With the pictures left out, repeat every entry that follows exactly.

+===+

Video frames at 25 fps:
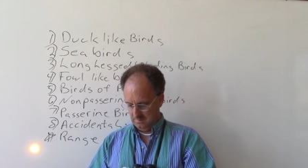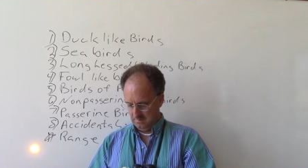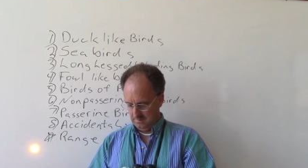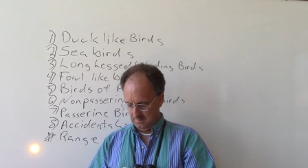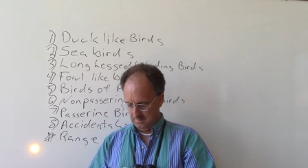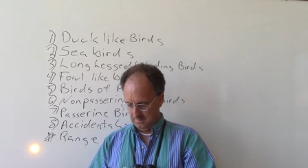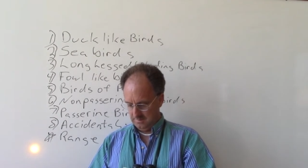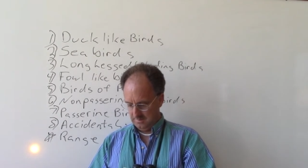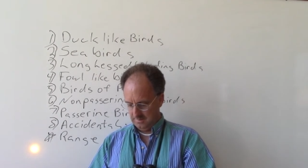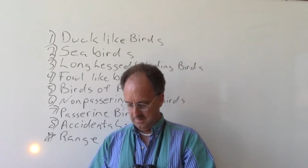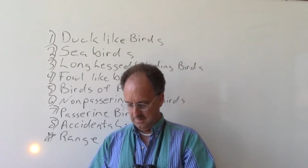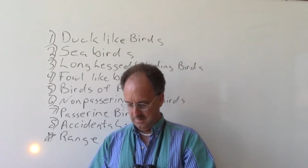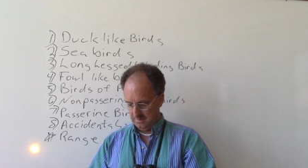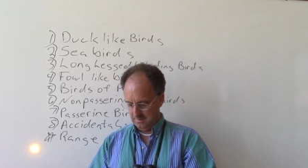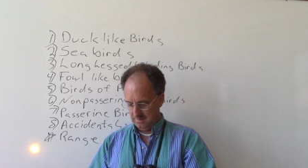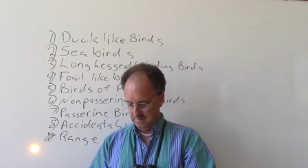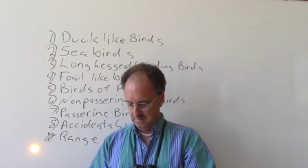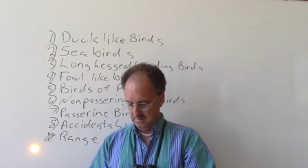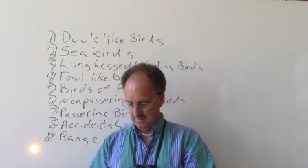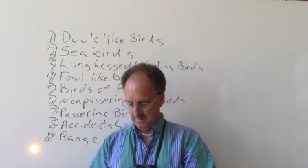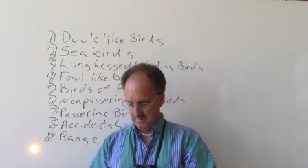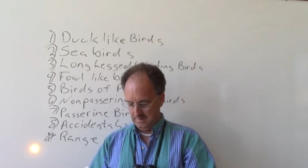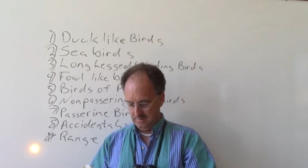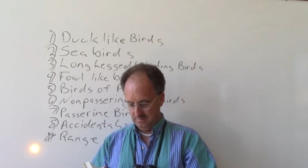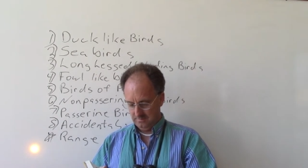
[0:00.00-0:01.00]
They're kind of
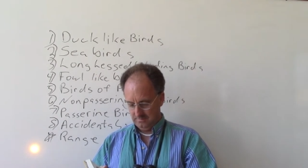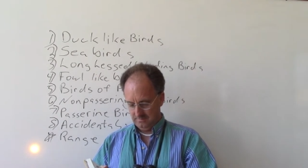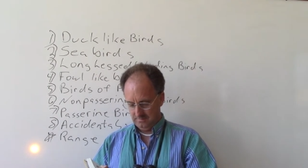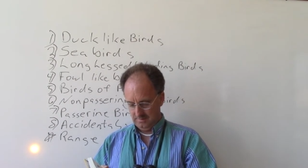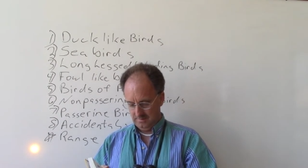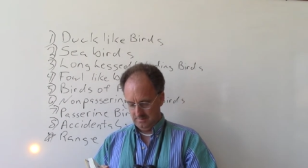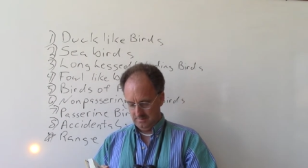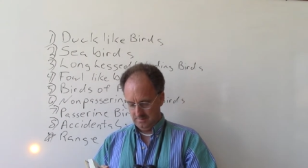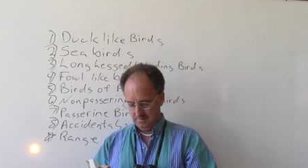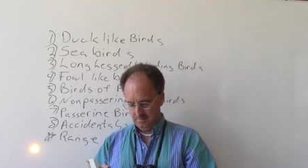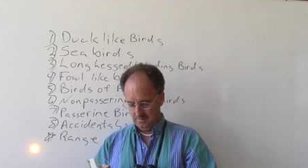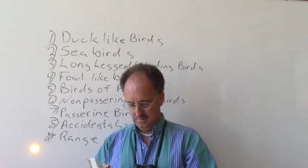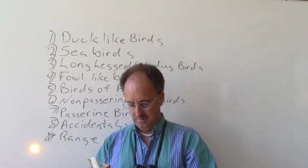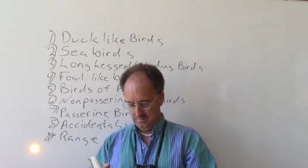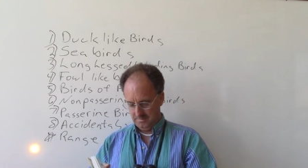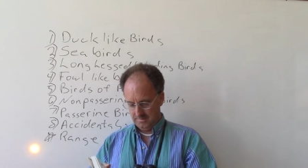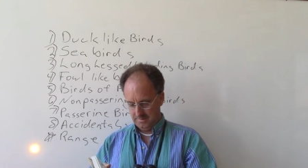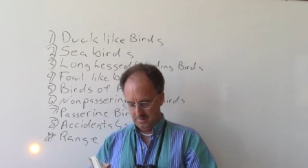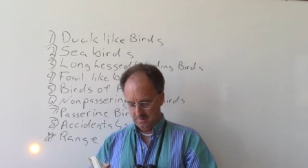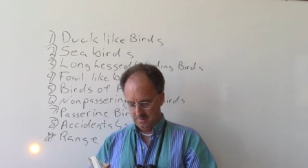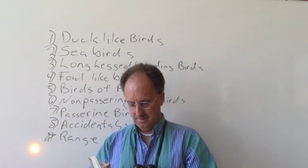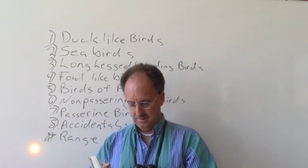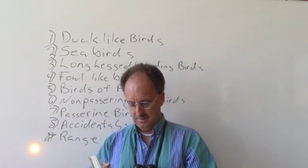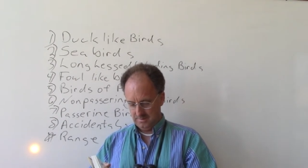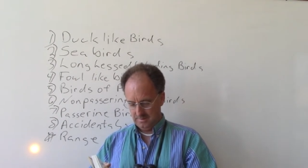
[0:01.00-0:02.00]
neat. You'll see them up in
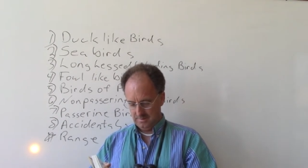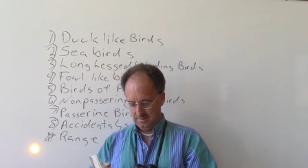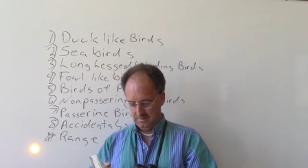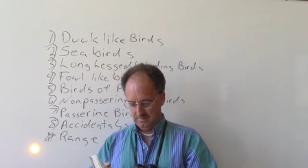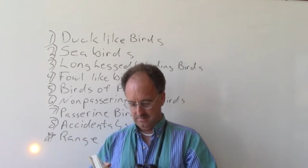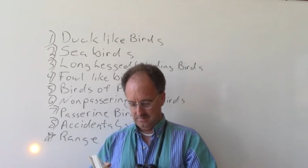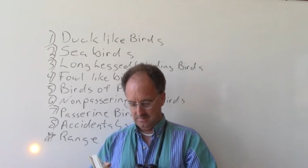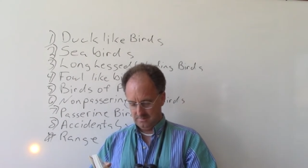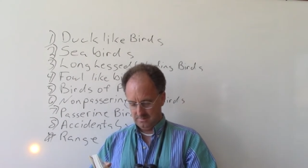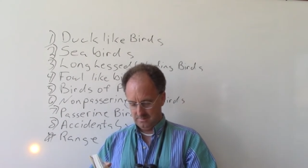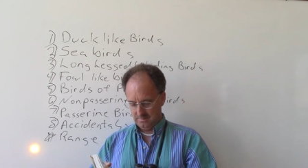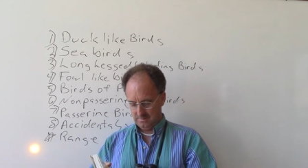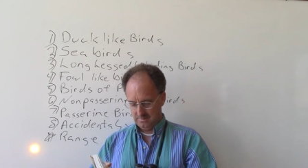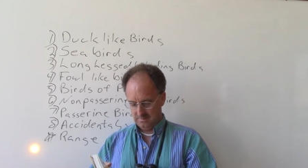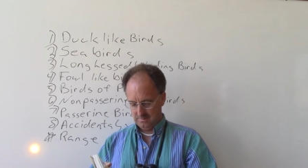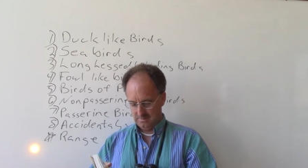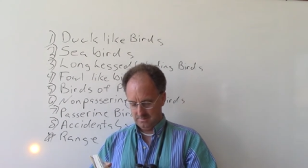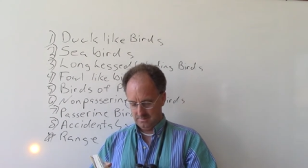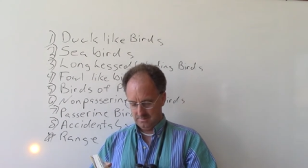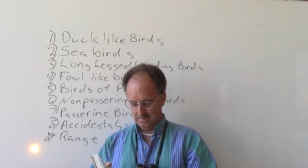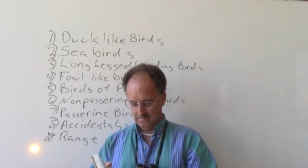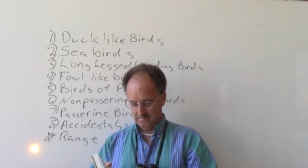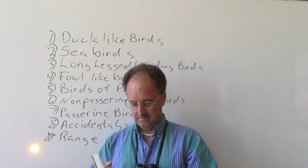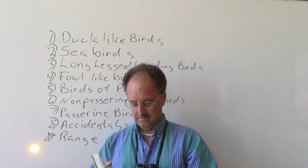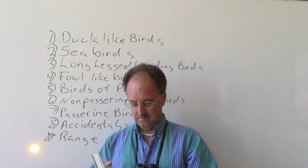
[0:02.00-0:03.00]
Alaska,
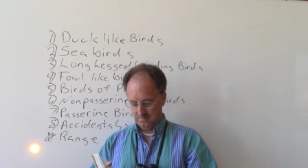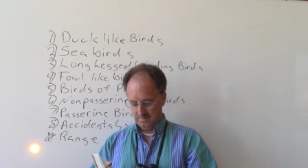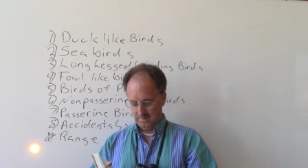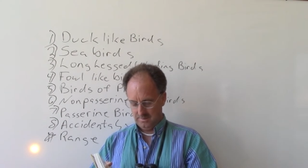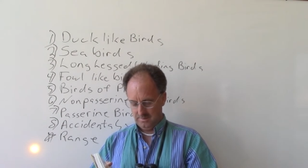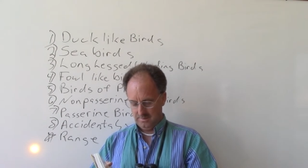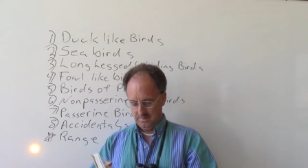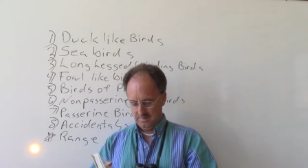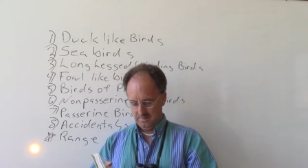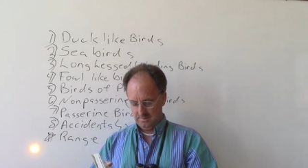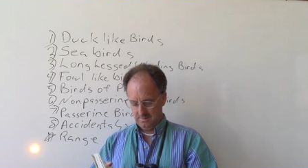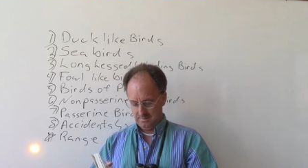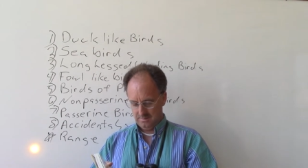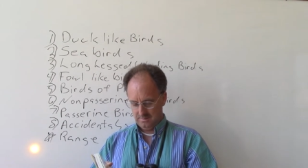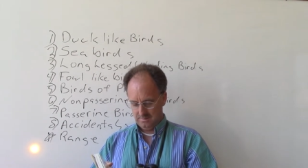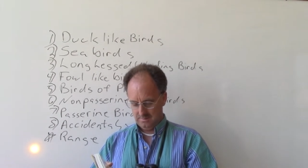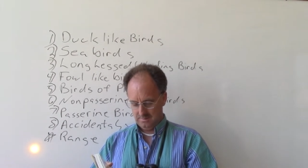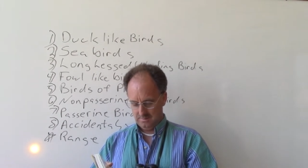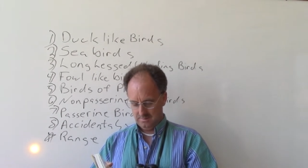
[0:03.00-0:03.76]
Australia,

+===+

▶ _Worked solution_:
Video frames at 25 fps:
[0:00.00-0:01.00]
They're kind of
[0:01.00-0:02.00]
neat. You'll see them up in
[0:02.00-0:03.00]
Alaska,
[0:03.00-0:03.76]
Australia,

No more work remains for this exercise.